L'évolution du PQ depuis le 30 octobre 1995 menait inéluctablement à sa disparition tel qu'on l'a connu. Comment le parti pouvait-il renier le principe même de son existence qui est de faire accéder le Québec à l'indépendance? Les Québécois ont renoncé peu à peu à concrétiser ce rêve qu'ils caressent désormais avec nostalgie puisque la realpolitik oblige les péquistes à s'incliner devant le refus majoritaire d'un nouveau référendum. En d'autres mots, le Parti québécois ne peut plus survivre à ce déchirement perpétuel. Cette notion de bon gouvernement en attente des fameuses conditions gagnantes susceptibles de faire triompher l'indépendance appartient au passé. Ce n'est pas qu'à un changement de garde que nous allons assister, mais à une sorte de renaissance politique indispensable si l'on veut éviter les pièges séduisants du populisme de droite comme de gauche.
La partisanerie aveugle, dénoncée dans une chronique précédente et que Louise Beaudoin elle-même remet en cause, a eu un effet délétère sur l'électorat en voie de désabusement. Le gouvernement par sondages transforme la société en une scène où le décor change au gré des humeurs, des modes et des pressions de lobbys divers. Gouverner par sondages, constatons-le, c'est livrer l'avenir d'un peuple au caprice des uns et des autres et, ce qui est plus grave, c'est rendre impossible une vision à moyen et à long terme du bien commun. Sans vision dans l'art de gouverner, une société subit une désintégration destructrice de son âme. Et une société sans âme ne peut plus contenir un peuple au sens fort du terme. Elle ne fait place qu'à des groupes d'intérêts.
Le Québec actuel en perte de repères, secoué dans ses assises, sans autre pouvoir que celui de dire «non», est invivable, ingouvernable. Les plus vieux se sont repliés sur les avantages hérités de la Révolution tranquille ou luttent contre un spleen si familier à Baudelaire, un spleen nourri par un rêve brisé et une lassitude des débats stériles où ils se jouent la comédie des lendemains qui chantent pour ne pas mourir frustrés.
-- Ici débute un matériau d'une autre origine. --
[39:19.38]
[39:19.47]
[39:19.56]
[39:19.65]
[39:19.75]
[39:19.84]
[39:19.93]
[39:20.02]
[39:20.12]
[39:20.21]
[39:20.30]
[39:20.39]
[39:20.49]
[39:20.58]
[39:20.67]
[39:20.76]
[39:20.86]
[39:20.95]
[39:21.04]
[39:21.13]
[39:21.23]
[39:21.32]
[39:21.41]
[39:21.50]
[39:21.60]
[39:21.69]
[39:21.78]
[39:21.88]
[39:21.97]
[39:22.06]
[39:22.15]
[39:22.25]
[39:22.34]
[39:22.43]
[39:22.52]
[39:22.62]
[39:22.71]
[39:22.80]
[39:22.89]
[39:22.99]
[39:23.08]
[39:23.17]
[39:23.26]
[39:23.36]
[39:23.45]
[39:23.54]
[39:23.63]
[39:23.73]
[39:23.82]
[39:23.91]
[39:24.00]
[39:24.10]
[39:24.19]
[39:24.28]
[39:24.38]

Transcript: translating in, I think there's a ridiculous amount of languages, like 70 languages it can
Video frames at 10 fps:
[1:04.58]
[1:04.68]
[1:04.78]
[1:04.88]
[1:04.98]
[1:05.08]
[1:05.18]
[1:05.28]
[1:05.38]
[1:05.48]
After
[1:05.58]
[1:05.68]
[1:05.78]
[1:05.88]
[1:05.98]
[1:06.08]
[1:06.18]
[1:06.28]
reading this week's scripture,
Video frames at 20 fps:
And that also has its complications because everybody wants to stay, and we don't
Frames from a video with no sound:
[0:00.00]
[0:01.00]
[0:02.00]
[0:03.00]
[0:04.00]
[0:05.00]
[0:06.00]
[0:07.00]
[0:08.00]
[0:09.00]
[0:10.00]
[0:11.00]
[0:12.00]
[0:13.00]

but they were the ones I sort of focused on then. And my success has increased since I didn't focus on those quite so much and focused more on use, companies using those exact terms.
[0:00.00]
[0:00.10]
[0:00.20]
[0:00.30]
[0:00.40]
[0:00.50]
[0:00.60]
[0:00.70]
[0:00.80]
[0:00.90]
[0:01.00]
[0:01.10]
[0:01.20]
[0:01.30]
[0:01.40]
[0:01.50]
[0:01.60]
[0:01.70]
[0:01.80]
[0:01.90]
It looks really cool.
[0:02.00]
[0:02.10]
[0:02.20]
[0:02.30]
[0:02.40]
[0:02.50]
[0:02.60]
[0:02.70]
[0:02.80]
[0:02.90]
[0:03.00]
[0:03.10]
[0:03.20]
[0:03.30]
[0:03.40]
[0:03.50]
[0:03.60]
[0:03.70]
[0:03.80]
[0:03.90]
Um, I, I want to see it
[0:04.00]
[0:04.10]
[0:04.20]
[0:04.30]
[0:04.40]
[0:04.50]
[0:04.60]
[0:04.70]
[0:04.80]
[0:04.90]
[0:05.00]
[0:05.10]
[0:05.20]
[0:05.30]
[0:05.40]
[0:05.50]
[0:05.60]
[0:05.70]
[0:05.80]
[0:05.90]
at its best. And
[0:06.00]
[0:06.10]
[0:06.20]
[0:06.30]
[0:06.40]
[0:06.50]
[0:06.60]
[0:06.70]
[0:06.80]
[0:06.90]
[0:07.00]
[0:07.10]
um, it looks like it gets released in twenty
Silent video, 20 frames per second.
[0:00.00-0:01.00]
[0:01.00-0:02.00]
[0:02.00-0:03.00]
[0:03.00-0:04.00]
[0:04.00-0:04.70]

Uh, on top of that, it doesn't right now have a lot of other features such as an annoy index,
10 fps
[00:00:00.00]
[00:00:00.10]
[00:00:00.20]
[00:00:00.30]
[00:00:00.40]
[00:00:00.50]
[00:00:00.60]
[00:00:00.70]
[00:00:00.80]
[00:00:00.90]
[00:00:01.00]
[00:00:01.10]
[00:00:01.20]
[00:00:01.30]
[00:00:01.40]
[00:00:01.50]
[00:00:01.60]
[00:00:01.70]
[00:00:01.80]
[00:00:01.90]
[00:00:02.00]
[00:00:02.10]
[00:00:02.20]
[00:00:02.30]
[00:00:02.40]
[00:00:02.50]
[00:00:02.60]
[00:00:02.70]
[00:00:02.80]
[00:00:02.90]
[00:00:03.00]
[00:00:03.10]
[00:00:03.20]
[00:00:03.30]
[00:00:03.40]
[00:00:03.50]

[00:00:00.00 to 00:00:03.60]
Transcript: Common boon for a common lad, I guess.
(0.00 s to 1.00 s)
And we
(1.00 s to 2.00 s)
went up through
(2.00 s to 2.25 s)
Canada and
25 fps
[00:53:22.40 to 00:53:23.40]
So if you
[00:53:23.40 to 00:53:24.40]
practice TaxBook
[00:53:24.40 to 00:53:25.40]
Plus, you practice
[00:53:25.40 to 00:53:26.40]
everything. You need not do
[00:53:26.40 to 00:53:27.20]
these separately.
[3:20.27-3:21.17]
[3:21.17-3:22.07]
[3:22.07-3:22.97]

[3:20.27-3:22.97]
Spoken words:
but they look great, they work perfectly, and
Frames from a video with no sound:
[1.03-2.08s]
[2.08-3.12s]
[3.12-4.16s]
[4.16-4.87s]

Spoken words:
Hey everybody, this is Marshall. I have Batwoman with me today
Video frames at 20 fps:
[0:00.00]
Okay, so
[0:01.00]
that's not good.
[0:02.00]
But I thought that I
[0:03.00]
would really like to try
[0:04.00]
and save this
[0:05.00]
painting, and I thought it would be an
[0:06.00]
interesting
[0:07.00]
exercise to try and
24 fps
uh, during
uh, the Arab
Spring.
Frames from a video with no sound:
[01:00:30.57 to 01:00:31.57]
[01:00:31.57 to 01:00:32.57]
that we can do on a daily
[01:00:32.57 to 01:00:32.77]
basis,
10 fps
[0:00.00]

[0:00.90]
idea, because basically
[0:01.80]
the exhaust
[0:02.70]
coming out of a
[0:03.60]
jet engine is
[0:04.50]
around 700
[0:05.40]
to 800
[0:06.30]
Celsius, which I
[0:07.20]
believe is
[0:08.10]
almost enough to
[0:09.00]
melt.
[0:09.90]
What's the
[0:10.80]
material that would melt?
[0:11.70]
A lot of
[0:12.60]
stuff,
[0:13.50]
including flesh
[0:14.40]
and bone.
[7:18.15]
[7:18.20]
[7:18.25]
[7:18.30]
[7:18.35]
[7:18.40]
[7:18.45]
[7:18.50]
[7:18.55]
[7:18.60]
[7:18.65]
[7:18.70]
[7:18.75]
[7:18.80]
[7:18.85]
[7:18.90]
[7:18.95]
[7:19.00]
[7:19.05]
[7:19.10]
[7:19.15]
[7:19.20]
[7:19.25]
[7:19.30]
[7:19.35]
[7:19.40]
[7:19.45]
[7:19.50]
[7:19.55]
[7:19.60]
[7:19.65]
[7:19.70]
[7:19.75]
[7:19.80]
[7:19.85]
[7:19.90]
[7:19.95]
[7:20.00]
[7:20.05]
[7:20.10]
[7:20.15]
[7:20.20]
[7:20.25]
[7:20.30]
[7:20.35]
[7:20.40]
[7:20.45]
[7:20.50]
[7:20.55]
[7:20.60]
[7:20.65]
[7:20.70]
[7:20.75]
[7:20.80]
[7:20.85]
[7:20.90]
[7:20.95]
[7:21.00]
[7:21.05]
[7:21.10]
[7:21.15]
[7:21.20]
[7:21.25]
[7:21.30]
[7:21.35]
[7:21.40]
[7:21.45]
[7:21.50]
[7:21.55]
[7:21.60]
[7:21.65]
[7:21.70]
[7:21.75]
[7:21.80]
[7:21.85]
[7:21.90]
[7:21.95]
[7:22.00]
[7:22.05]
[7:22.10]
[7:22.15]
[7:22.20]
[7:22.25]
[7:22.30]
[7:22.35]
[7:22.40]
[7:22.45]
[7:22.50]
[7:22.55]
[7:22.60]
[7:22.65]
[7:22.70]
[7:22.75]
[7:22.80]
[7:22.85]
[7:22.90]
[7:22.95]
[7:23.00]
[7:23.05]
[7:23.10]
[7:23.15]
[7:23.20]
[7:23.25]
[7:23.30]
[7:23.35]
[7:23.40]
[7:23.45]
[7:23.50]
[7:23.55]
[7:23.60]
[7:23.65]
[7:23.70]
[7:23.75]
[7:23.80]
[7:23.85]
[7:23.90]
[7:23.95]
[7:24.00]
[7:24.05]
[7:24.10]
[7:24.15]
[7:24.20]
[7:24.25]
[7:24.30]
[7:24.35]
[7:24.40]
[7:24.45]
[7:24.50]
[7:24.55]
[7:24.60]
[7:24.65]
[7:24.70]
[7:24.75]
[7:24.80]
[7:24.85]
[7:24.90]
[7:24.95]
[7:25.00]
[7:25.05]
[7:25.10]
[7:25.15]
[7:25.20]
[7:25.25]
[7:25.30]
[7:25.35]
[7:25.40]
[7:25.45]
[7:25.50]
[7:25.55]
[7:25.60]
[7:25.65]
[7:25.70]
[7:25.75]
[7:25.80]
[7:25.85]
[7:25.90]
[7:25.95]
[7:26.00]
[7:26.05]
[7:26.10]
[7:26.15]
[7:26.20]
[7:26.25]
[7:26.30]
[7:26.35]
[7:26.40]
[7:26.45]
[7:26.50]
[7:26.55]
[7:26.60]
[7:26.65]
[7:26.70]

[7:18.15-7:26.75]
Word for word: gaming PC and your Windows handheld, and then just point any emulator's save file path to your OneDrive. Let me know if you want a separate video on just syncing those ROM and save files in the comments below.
Les jeunes générations fragilisées par une époque de mutations permanentes sont avides d'espoir, cet espoir que leurs parents, tout à leur narcissisme, ont oublié de leur transmettre. L'avenir est entre leurs mains et la renaissance politique à laquelle nous sommes tous conviés est d'abord leur fait. Mais cette renaissance passe par une réconciliation générationnelle afin d'apaiser la colère aveugle qui préside actuellement aux débats collectifs.
On est loin de Pauline Marois et du PQ? Pas si sûr. Le parti a toujours exprimé une dimension de l'inconscient collectif. Ses luttes, ses déchirements fratricides, ses compromissions, ses peurs, ses feintes et ses chefs successifs sont à notre image et à notre ressemblance. Pauline Marois ne pourrait diriger son parti autrement. Son manque d'intuition politique, ses maladresses apparaissent anecdotiques au regard de la lame de fond qui nous balaie désormais. Personne ne sort indemne de cette crise qui exige le retour de la raison passionnée, de la responsabilité assumée et du courage de quitter les zones de confort, cette glu paralysante de l'action salutaire.
Il n'y a qu'une façon de protéger la démocratie malmenée, c'est de revaloriser la politique et de la libérer des entraves politiciennes et du cynisme larvé de ceux qui s'y adonnent. Gouverner non plus pour gagner à tout prix, mais pour vivre mieux collectivement.